Foods With Iron – Ways to include iron in diet
- Cook foods in iron vessels, cast-iron pots and pans
- Fortified Cereals: Add dates and a few raisins to the iron fortified cereals. One can have a glass of orange juice and multi-grain bread along with this, making it an ideal breakfast.
- Make a Salad: Leafy greens like spinach, cabbage and lettuce taste great when mixed in a salad with different kinds of veggies such as tomatoes, cucumbers, carrots, onions and broccoli and some beans like kidney beans/chick peas. Add a dash of lemon and spice it up.

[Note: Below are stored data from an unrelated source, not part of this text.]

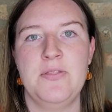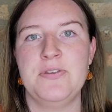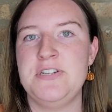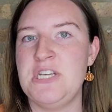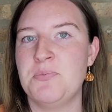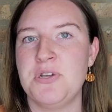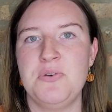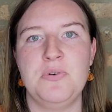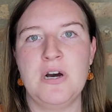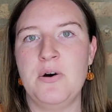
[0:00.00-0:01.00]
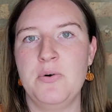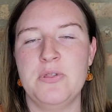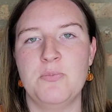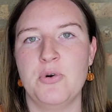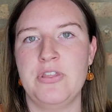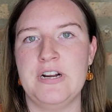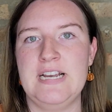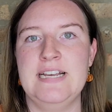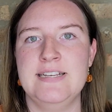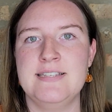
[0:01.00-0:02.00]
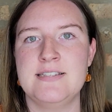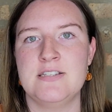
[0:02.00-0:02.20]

the deeper you go, the more there is.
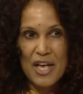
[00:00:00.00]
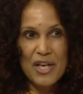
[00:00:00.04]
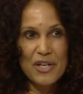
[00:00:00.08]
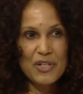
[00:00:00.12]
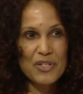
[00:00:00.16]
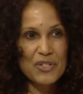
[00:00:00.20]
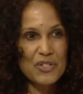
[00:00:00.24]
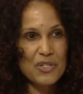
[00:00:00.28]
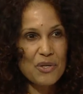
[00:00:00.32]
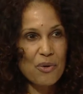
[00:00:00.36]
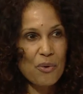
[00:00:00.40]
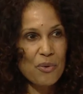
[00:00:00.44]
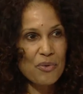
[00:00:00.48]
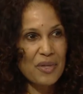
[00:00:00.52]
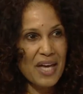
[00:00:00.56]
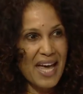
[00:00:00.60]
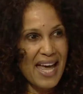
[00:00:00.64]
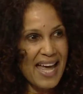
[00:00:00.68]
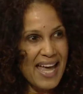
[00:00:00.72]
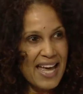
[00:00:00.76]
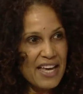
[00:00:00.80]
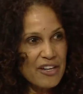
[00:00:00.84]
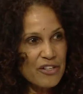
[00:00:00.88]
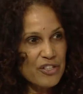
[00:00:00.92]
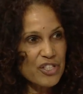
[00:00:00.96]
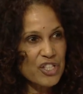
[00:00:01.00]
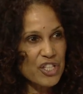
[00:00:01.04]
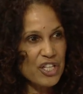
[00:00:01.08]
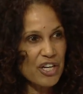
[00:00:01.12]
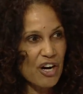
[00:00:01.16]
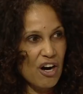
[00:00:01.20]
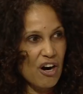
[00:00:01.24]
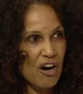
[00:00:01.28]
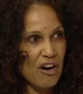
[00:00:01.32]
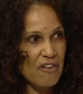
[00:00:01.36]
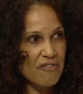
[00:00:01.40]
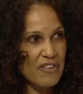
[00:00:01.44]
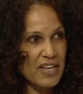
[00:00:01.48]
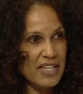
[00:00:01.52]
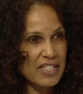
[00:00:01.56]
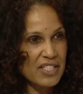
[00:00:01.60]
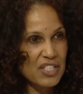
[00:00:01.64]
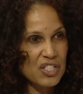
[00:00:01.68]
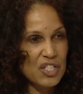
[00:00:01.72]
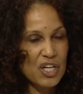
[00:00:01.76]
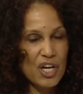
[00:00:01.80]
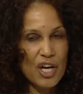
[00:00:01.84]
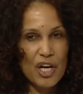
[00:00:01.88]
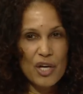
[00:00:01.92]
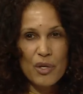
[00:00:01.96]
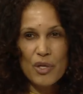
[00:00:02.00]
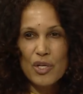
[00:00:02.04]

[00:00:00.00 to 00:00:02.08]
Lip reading: So the energy harvest,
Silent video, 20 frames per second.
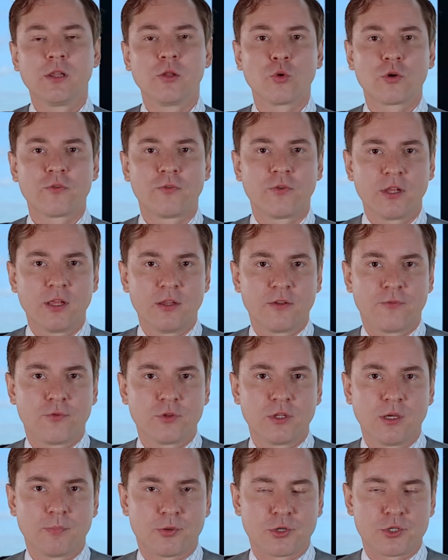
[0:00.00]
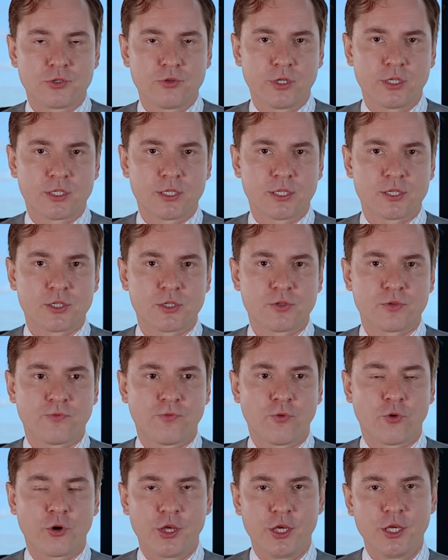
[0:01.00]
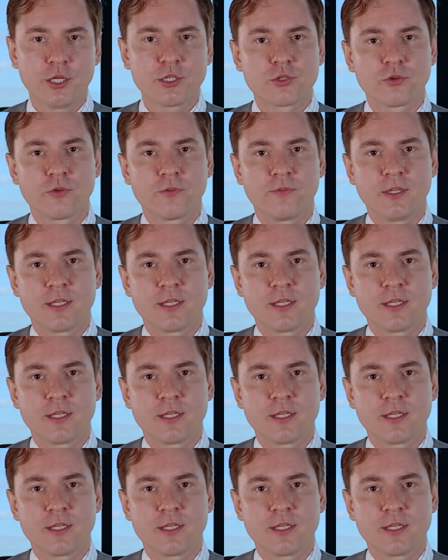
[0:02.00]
look for the opportunities for E2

- Wrap it Up: Make a wrap with tuna, chicken or tofu (soya cheese) and add spinach, arugula and other veggies for some extra flavor.
- Add to Soup: Try mixing some leafy greens with your favorite soup.
- Stir-Fry: Add chopped leafy greens like cauliflower greens, spinach, broccoli, lotus stem and capsicum to chicken or tofu and stir-fry with olive or canola oil. One can add green chillies and other spices as per one’s taste.
- Steam it: For something new, steam some kale or spinach, turnip greens and moth beans. Mix them well and serve.
- Make a Juice: Kale, Spinach, beet greens, dandelion greens, collards, chard, bananas, watermelon etc. not only add taste but also add the power of iron to any smoothie or juice
Too Much Iron ?. Iron Overload Is Not Good For Health
Over time, high doses of supplemental iron may cause excess iron to accumulate in the blood in some people.
Iron overload is the accumulation of excess iron in body tissues. Excessive in take of iron can cause damage to your liver and pancreas. You may feel abdominal discomfort, vomiting, swollen liver, joint pains, slate-grey appearance or bronze complexion, a loss of sex drive.
Adult men and postmenopausal women are at highest risk of iron overload, according to the National Institutes of Health’s Office of Dietary Supplements.
You should immediately consult your general physician if you’ve noticed any of these symptoms and are concerned about iron overload or iron deficiency.